A most wonderful thing happened this week. This is the balance of the universe in play. I needed some paperwork from the Insurance company and called them to see if they could help me as this was not a standard request. The nrma Insurance Company is the best. I received the document which I required, without issue. I also asked the representative about my rental accommodation under my bushfire claim, explaining that although the week before it was confirmed that my accommodation was covered until the 5th January 2022 the real estate agent had not received the paperwork. My lease ends next week. My tenancy is fine but the payments must be in place, which they currently are not. I explained the confusion and was told that the representative would follow it up after our call. I also asked, without expectation, if there was any way that my rent could be covered until two years from the lease start date rather than the claim date. The difference being thirty seven days. I was told that a request would be made. As I have no idea when my home will be finished due to the incompetent, dishonest and reprehensible clowns building it, I am in a terrible and frightening state of flux, facing homelessness.
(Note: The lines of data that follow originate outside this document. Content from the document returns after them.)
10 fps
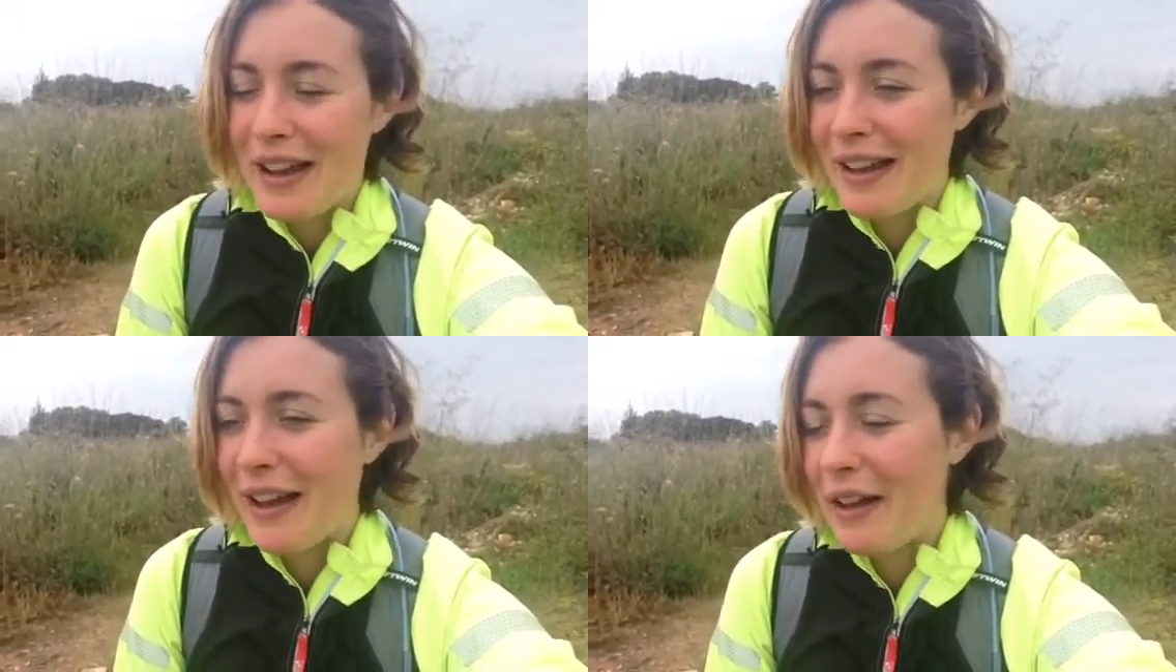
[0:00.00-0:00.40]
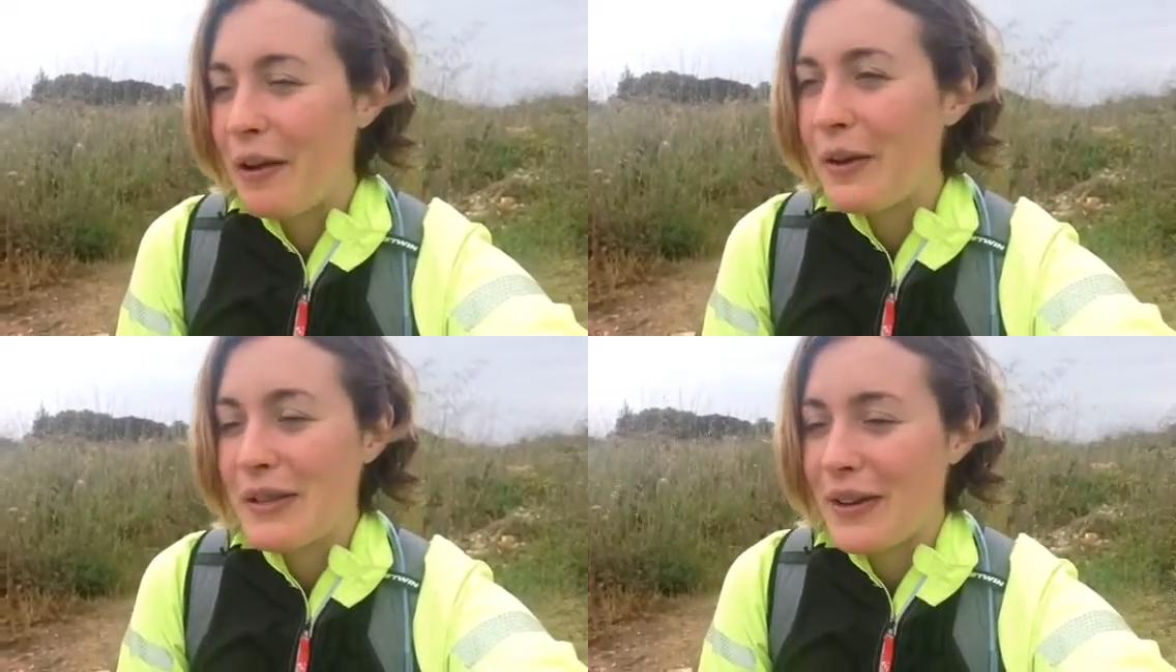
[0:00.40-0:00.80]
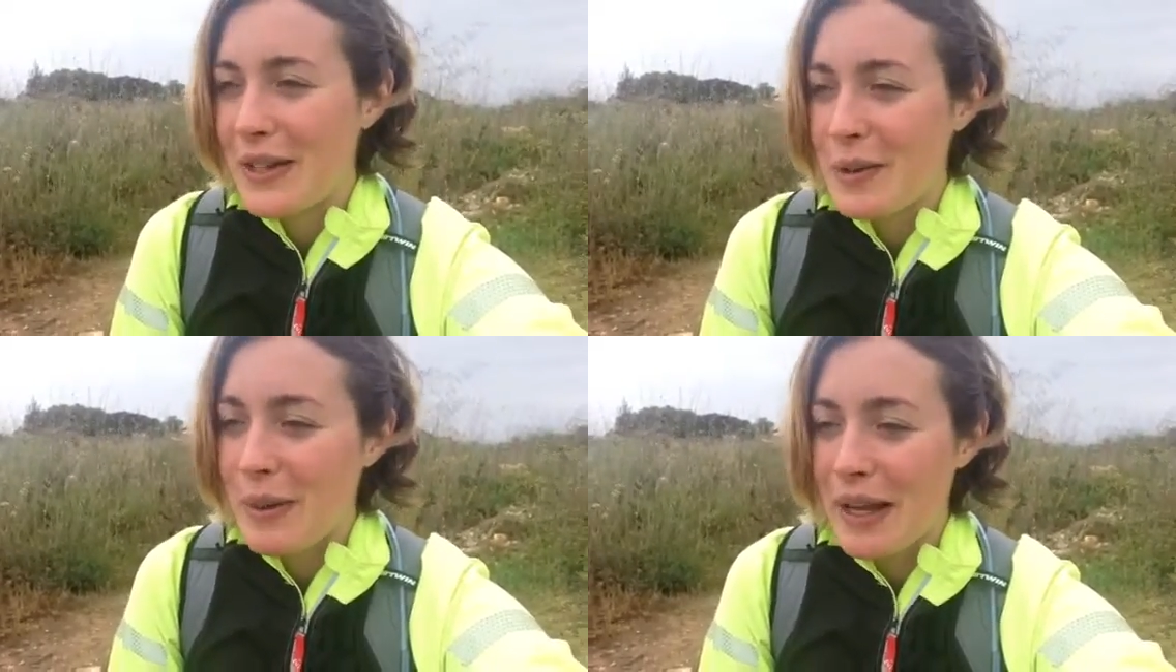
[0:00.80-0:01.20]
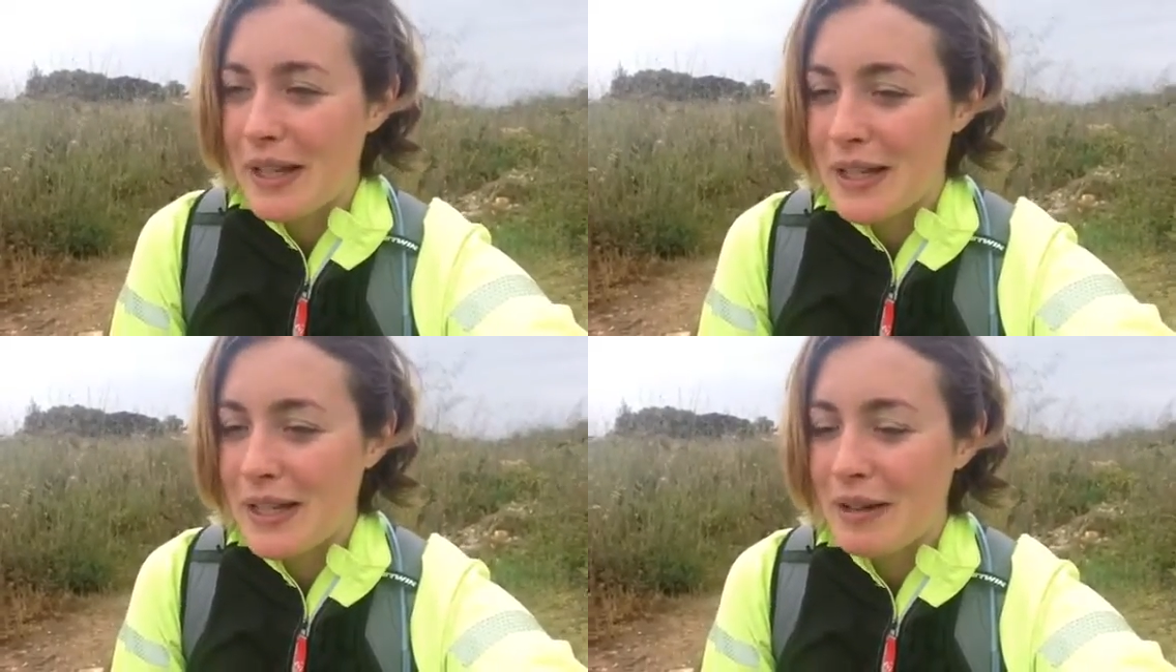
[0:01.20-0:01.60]
Like I'd always find something
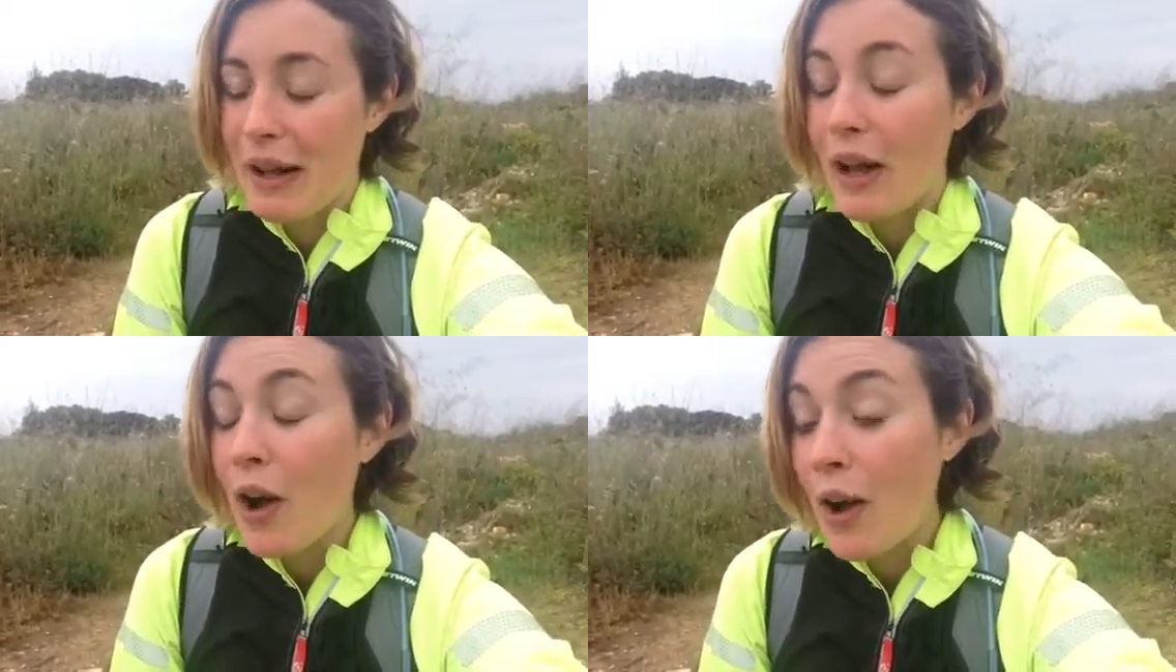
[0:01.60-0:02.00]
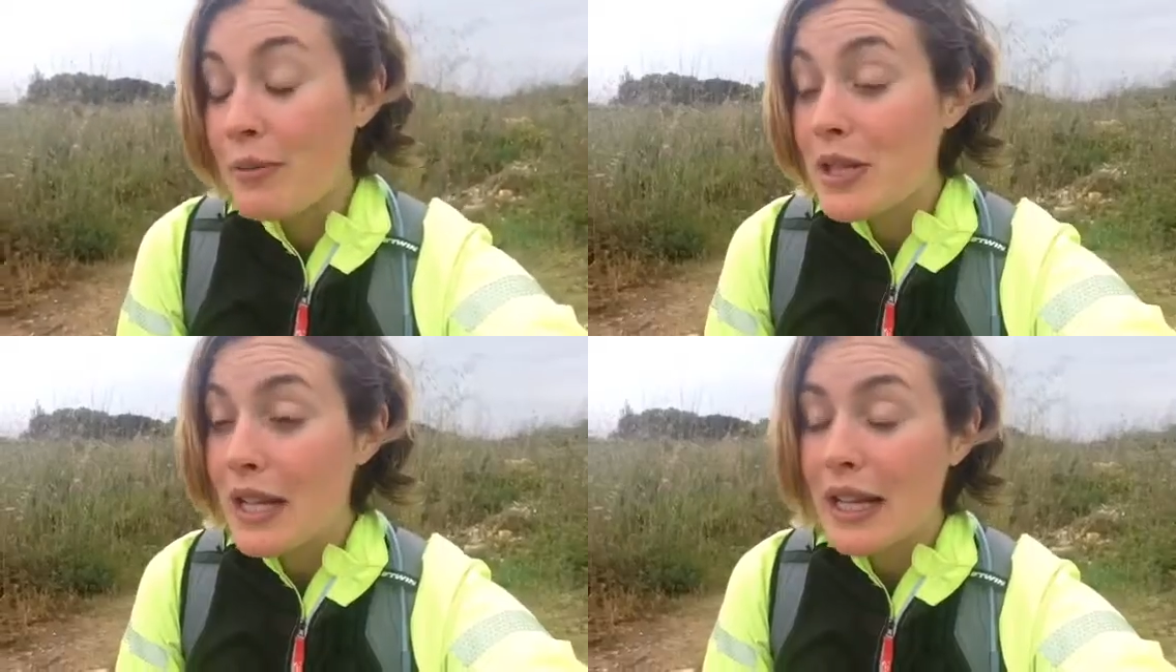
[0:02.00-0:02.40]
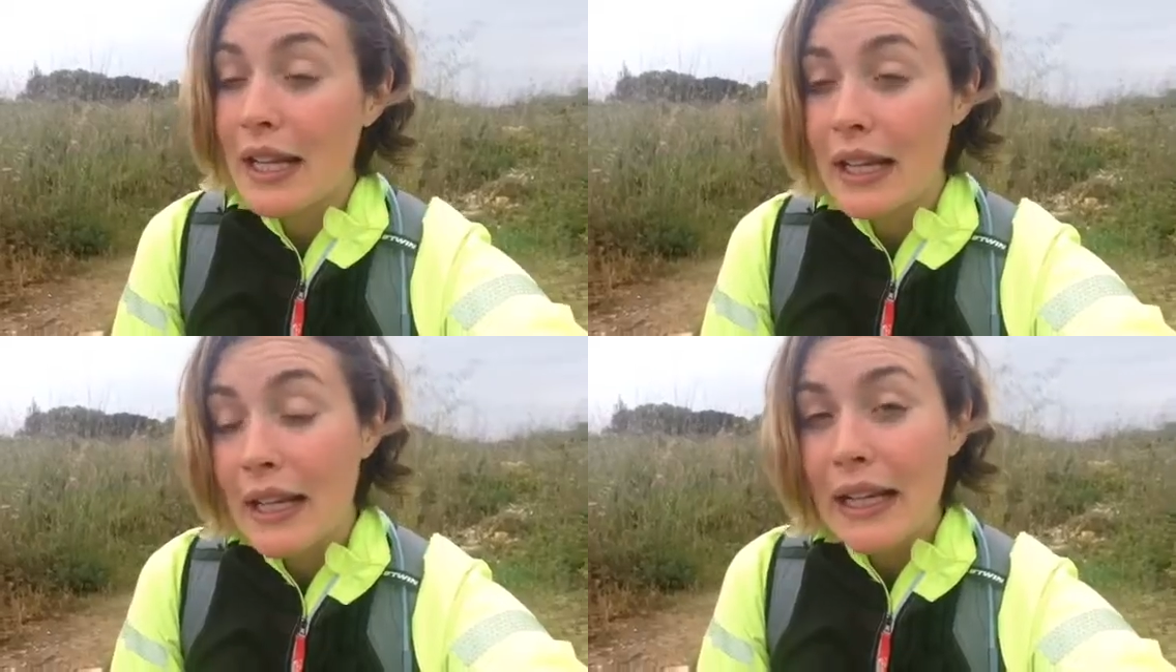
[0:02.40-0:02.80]
else to do. Like, oh, I'm just gonna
I’m still hoping that against all odds I will be able to go home before the end of the year, even if the home is unfinished. My situation is desperate. The way the builders have been bleeding me for extra money is unconscionable and not due to any request or fault of mine. There have been so many breaches to the contract and this is not okay. My hands are currently tied. I hate this situation. I struggle being trapped by these circumstances. I have no control. I forget to breathe.
A little while later, after my phone conversation, I received a phone call from the nrma representative who had already forwarded me an email confirming the rental extension and that this was all that they could do to help me. I burst into tears. I was inconsolable, overwhelmed with gratitude and relief. I could not believe that they had agreed to help me with this extension. WOW! This along with Schrodie’s recovery were two of the best things that could have possibly happened to me. I used to sell Insurance as a Financial Planner. In my first job, I refused to sell it because the product was inferior and the culture of the organisation was dodgy and dishonest, one of the banks. I hated that job and quit first chance I got. I did make some wonderful friends there though and this was my silver lining. When I moved to work as the only female Adviser in the only in-house Advisory Group in one of Australia’s oldest and most prestigious Insurance Companies, I learned from the best in the country and quickly joined their ranks. It was me and over forty men as peers. The products were excellent and my conscience selling Insurance was clear.
People complain about Insurance companies and problems but this is not right. The reason people have problems making successful claims through Insurance companies under their existing policies is that they have the wrong policies and the wrong cover. You get what you pay for, like everything in life. This fact is too often overlooked.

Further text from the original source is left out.